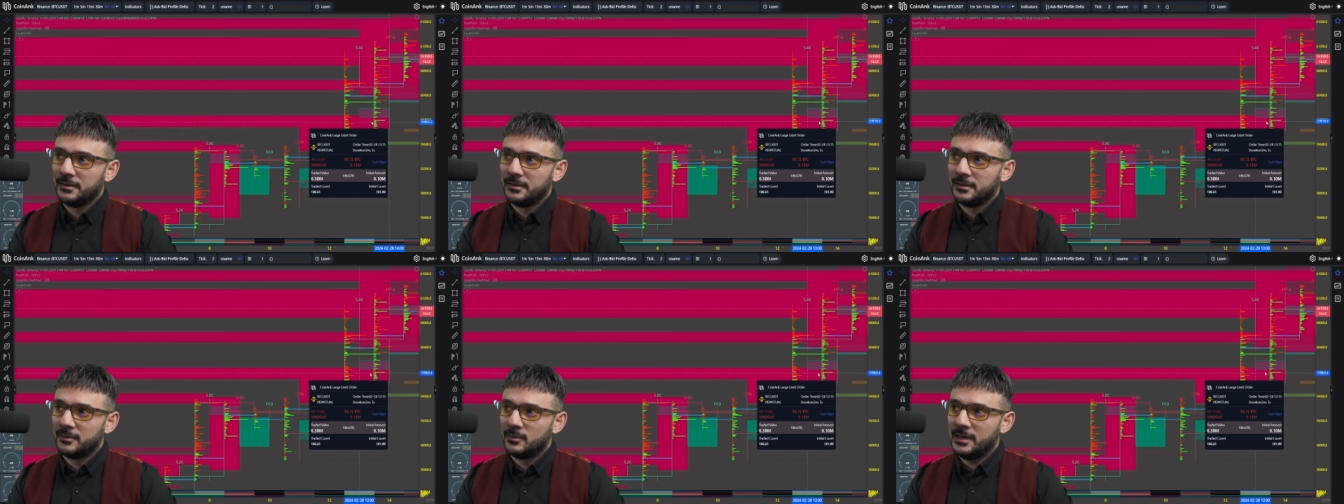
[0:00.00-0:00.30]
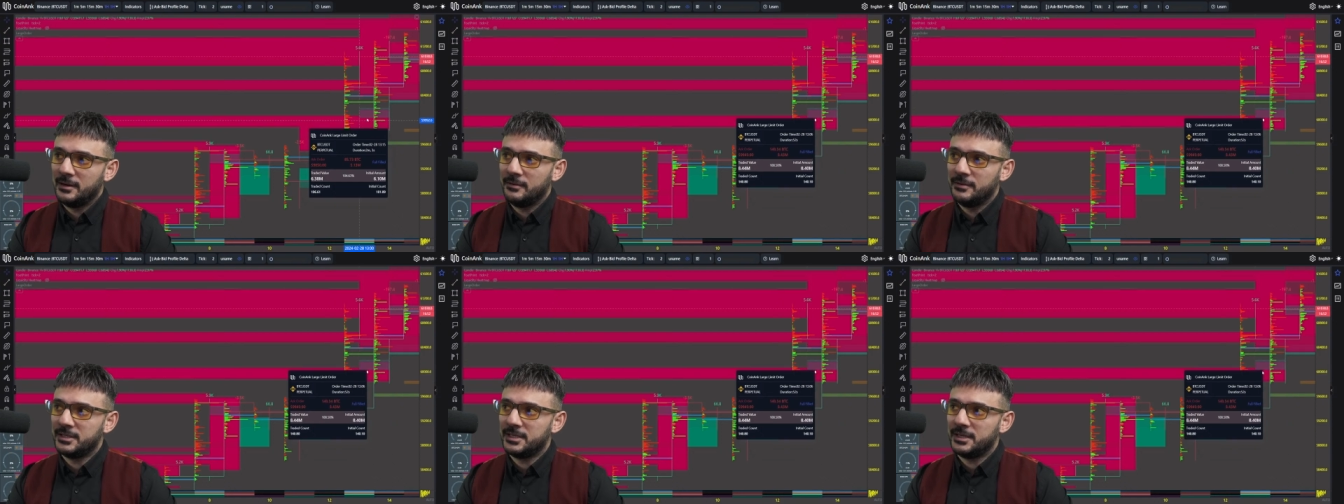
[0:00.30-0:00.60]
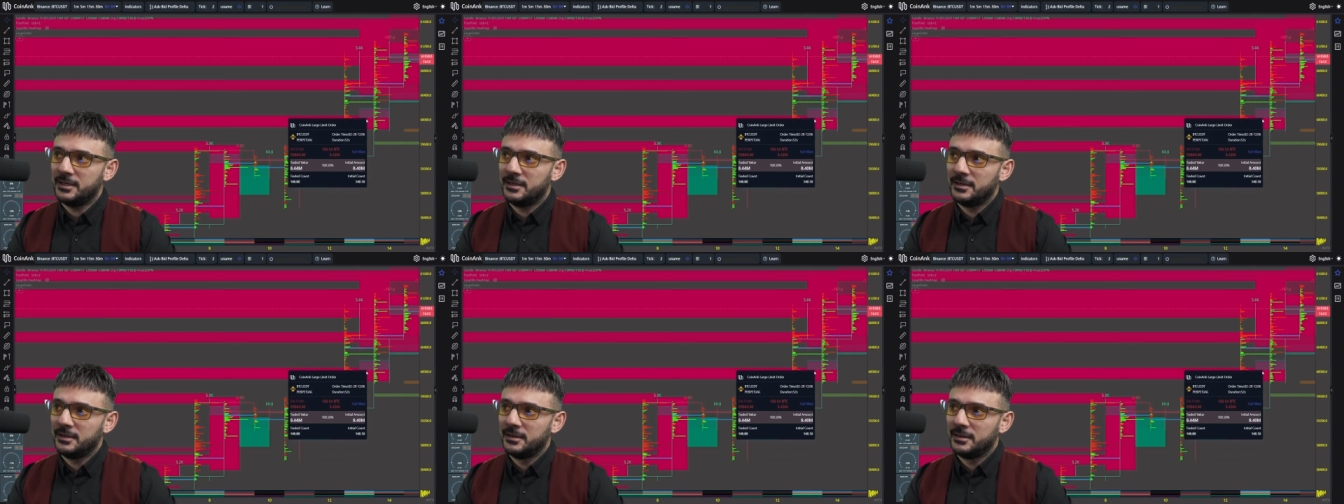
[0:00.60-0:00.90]
Where is
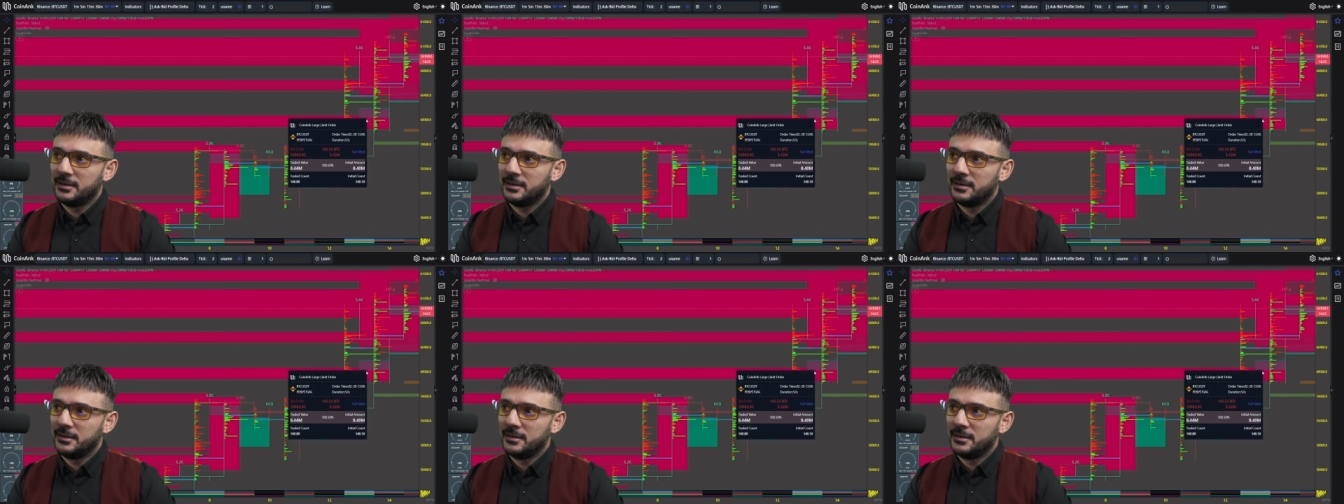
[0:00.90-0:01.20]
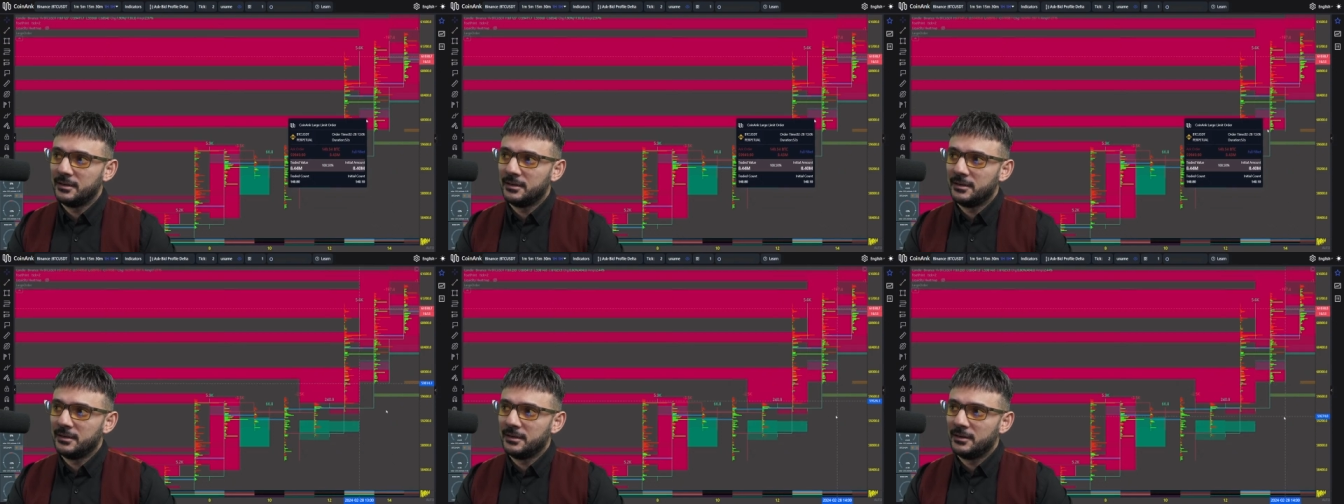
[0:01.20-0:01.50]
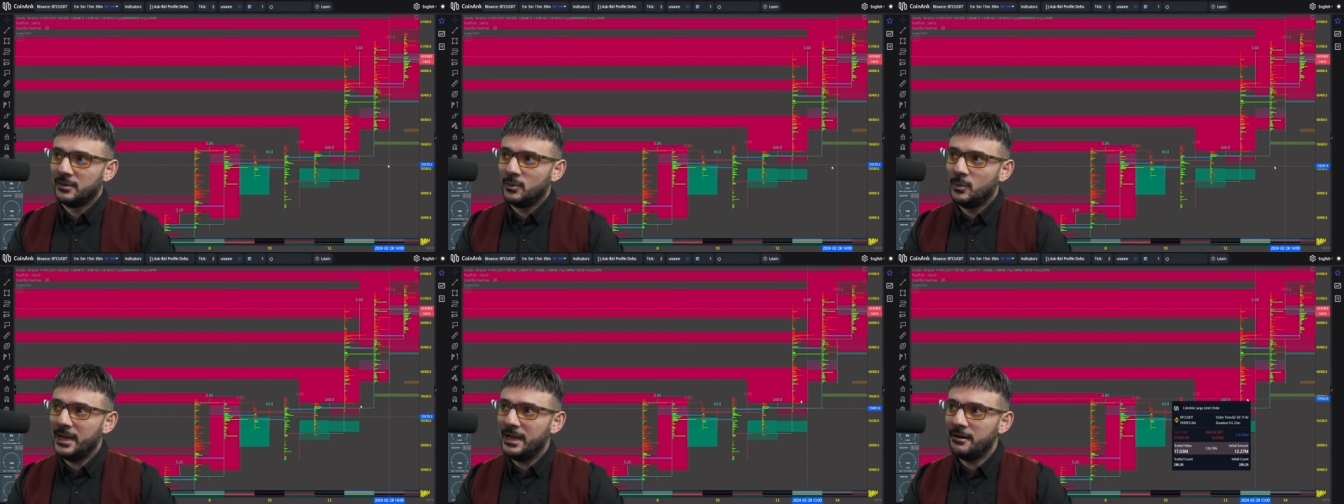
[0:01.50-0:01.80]
it?
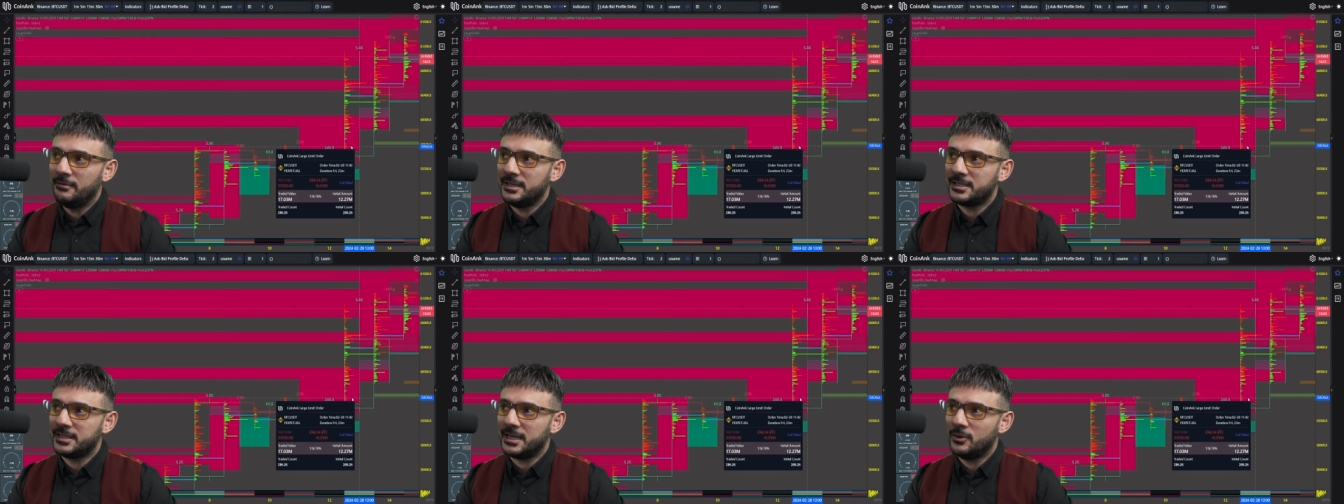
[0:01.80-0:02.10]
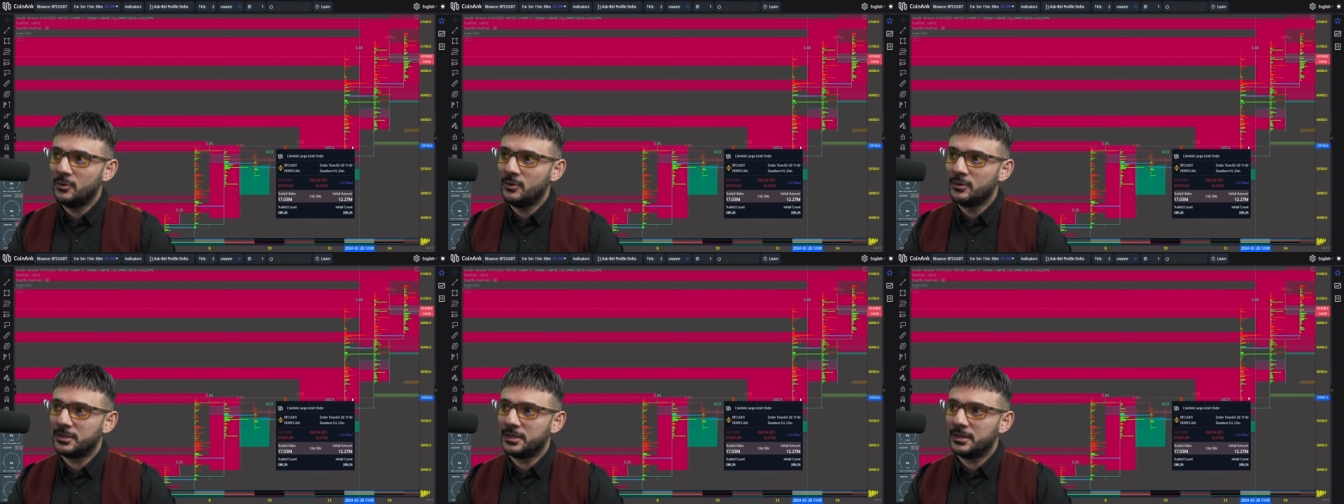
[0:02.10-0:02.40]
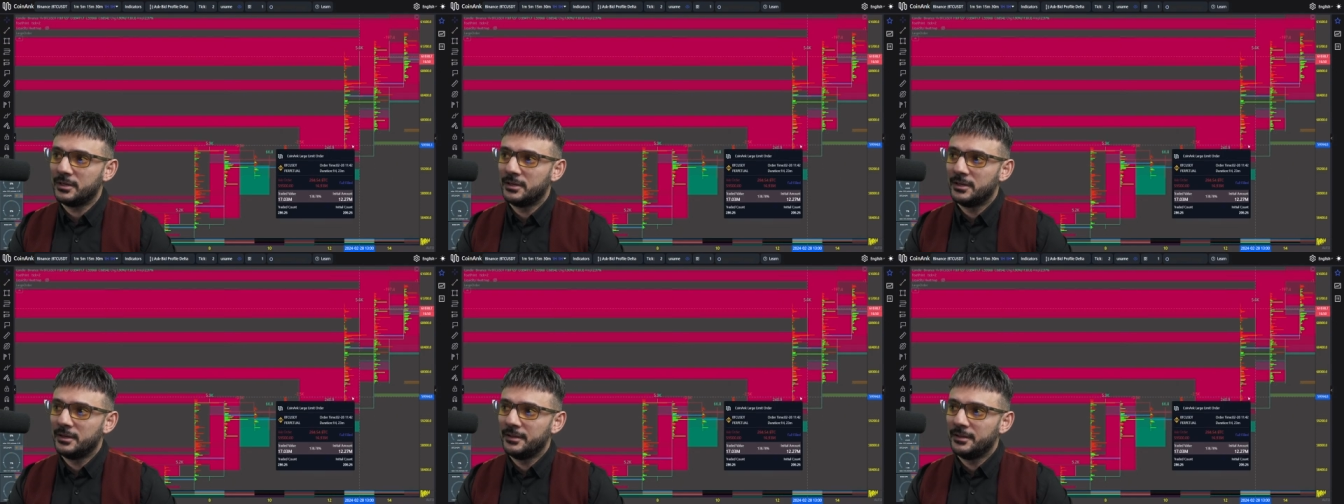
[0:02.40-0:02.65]
Where is that order?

━━━━━━━━━━━━━━━━━━━━━━━━━━━━━━

§ **ASSIGNMENT**:
Would you please restate the records word for word, excluding any images?

§ **FINISHED TASK**:
[0:00.00-0:00.30]
[0:00.30-0:00.60]
[0:00.60-0:00.90]
Where is
[0:00.90-0:01.20]
[0:01.20-0:01.50]
[0:01.50-0:01.80]
it?
[0:01.80-0:02.10]
[0:02.10-0:02.40]
[0:02.40-0:02.65]
Where is that order?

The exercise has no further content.